It’s that moment you realize March has rolled around again. For you it may bring thoughts of spring flowers or warm weather to get outside. Maybe you’re Irish or you just take your Shakespeare way too seriously.
For me, it has a little more meaning. It’s the second anniversary of Living with Lymphoma.
The days would have slipped on by had it not been for a back-burner project I’ve been working on. I’ve debated for two years now about whether or not to share these experiences in greater detail. I go back and forth between “Move On” and “Time has brought deeper Perspective.” The latter is winning out, so I’ve been toying with structural and format ideas when my fiction meter hits redline.
I was working on some notes when a date flashed past. March 11, 2014. Two years to the day of writing about my first trip to Boston for the consult with the ENT specialist there. It was Week 2, now one-hundred and four weeks ago. The coincidence caught me off guard. One minute I was working late, engrossed in notes with the back of my mind thinking about prep for walking one of the foster dogs in a parade tomorrow, the next I realized the real milestone passed last Friday without a peep.

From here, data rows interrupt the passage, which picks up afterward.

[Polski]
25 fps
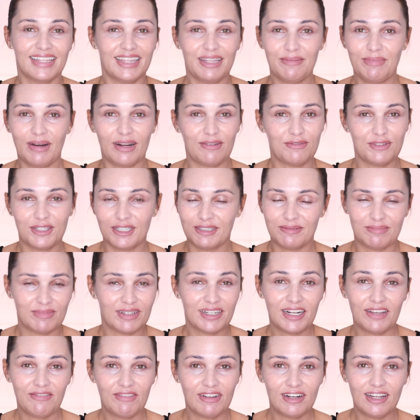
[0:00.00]
naprawdę,
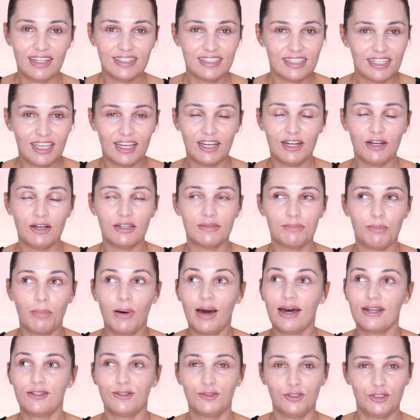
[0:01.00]
rewelacja,
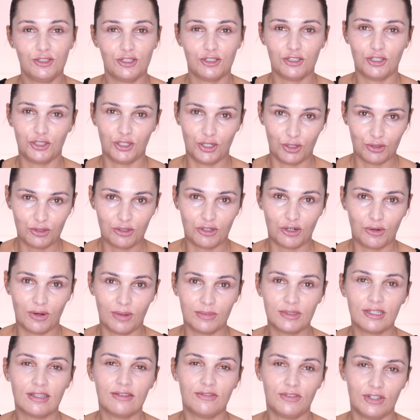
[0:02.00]
bardzo się cieszę, że
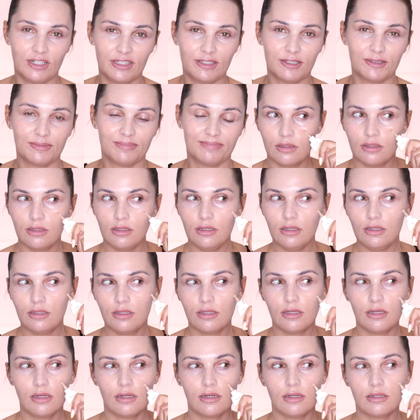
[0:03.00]
odkryłam ten filtr. I
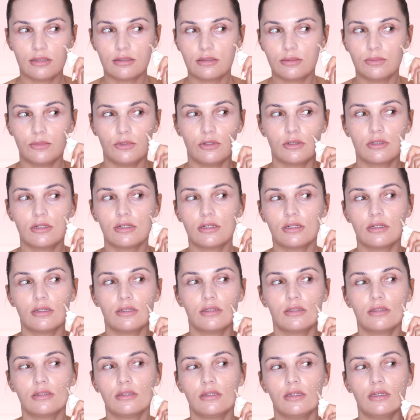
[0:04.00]
teraz mogę
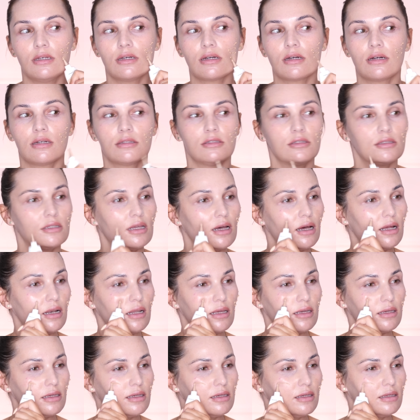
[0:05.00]
jechać
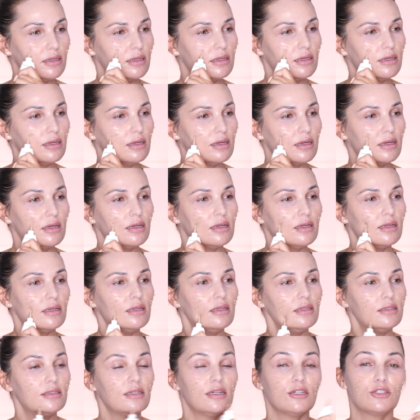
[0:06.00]
dalej
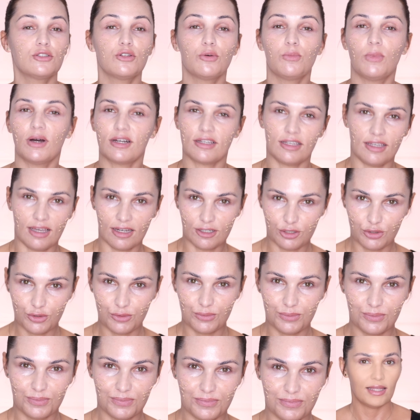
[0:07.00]
zresztą makijażu.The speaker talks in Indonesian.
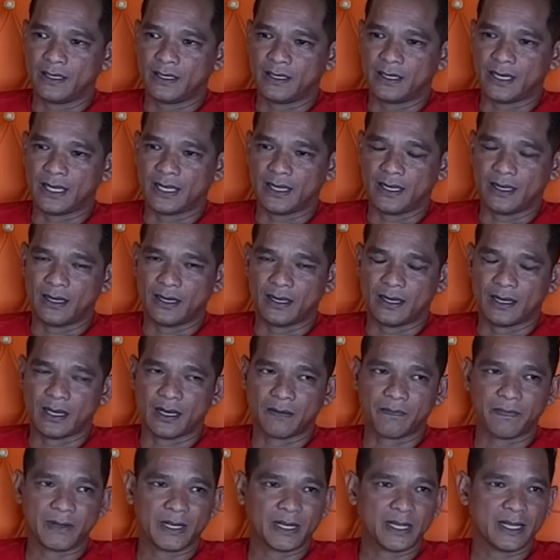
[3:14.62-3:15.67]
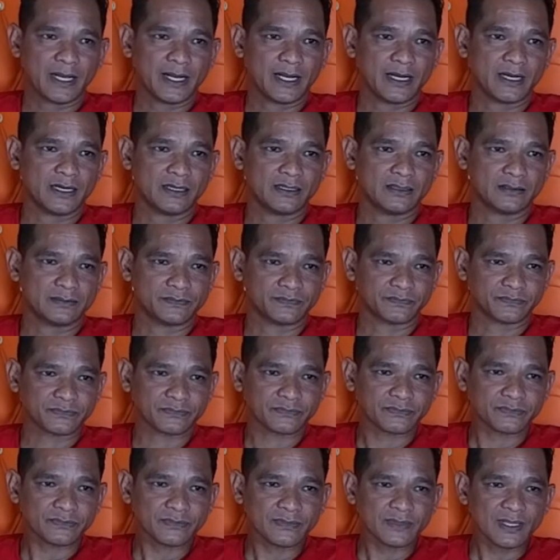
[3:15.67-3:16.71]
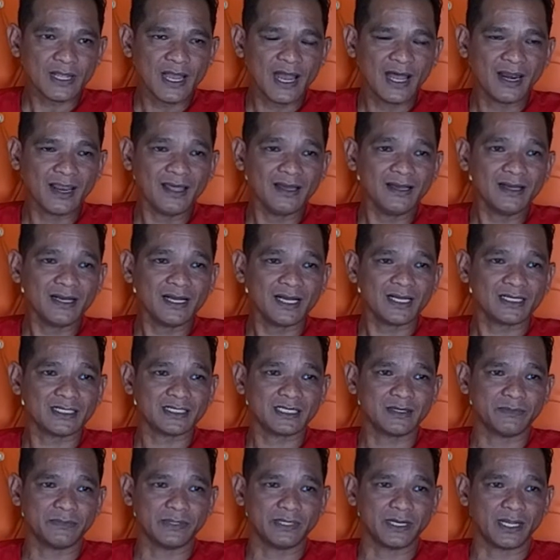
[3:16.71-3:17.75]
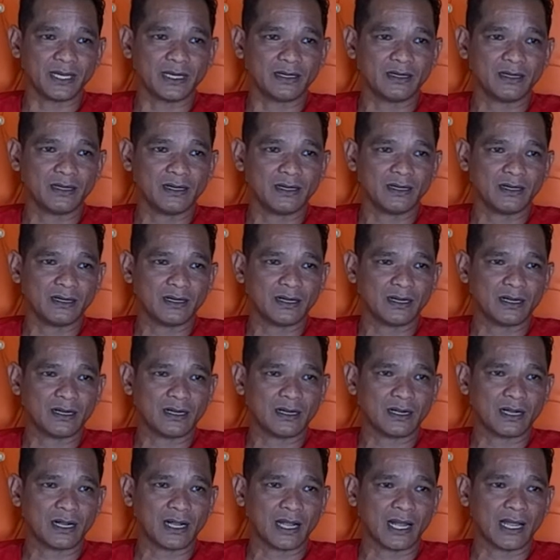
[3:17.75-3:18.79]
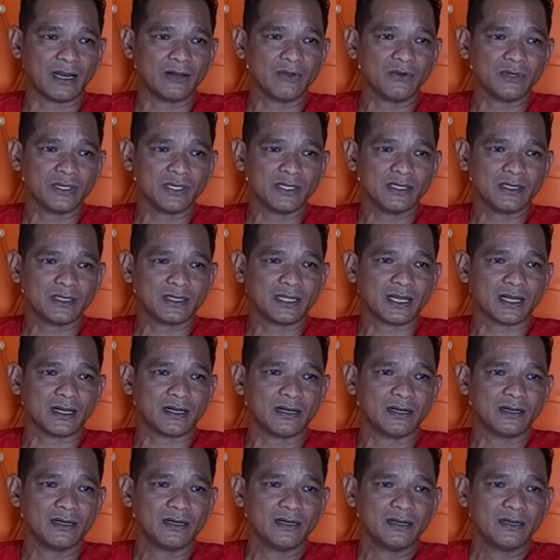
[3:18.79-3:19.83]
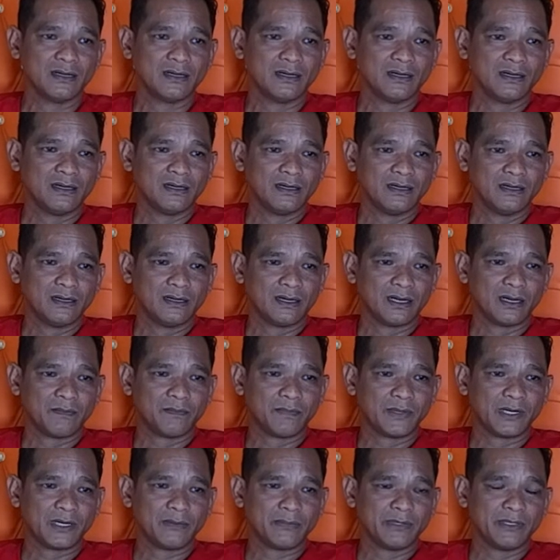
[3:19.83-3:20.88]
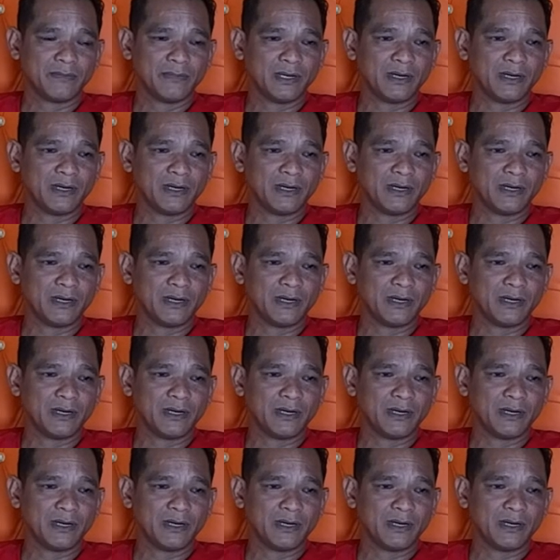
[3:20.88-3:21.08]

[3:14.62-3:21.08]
Nah, apakah alangkah saya bilang kalau kita apa namanya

Taking notes on how naive the Lovely Bride and I were about what was happening makes me laugh. There were so many lessons we knew, and so many new ones we were forced to learn. I was scared, but couldn’t admit it yet. I’m still terrified two years later. The calendar for the next twenty years is full, but none of that matters if I don’t make it that far. My bi-annual scan is just a few weeks away and my stress levels are already rising.
But the decision to of whether or not to share these deeper thoughts, to go back and re-live all of this for the sake of digging up the gold buried there, has been a tough one. My first thought is always: Who Cares? The truth is, very few people. Fine. Good. So I won’t bother. But what about the people who do care? What about the person sitting in the examination room who has just gotten the news? I feel like I owe it to them to add my story to the overall narrative. “Ego!” you shout, “This is just about your ego.” No, I learned that from the last one. This is just about one person’s story. I don’t expect it to be something people are talking about on Good Morning America. I just want to reach the few people who need it.
If I can just reach those few people who chuckle at the dumb mistakes we made, or who identify with the shock and that fateful train ride home. Alone. They are why I’ve decided to make this happen.
My hope is always that my story will ease the fear and stress for others. It has in the past, and I hope this little back-burner project will do the same. I seem to always end up representing the “Go Big, or Go Home” crowd when it comes to my adventures, whether I set out to do so or not. So be it. Life can keep dropping this shit in my lap, and I’ll keep telling the story – one week at a time.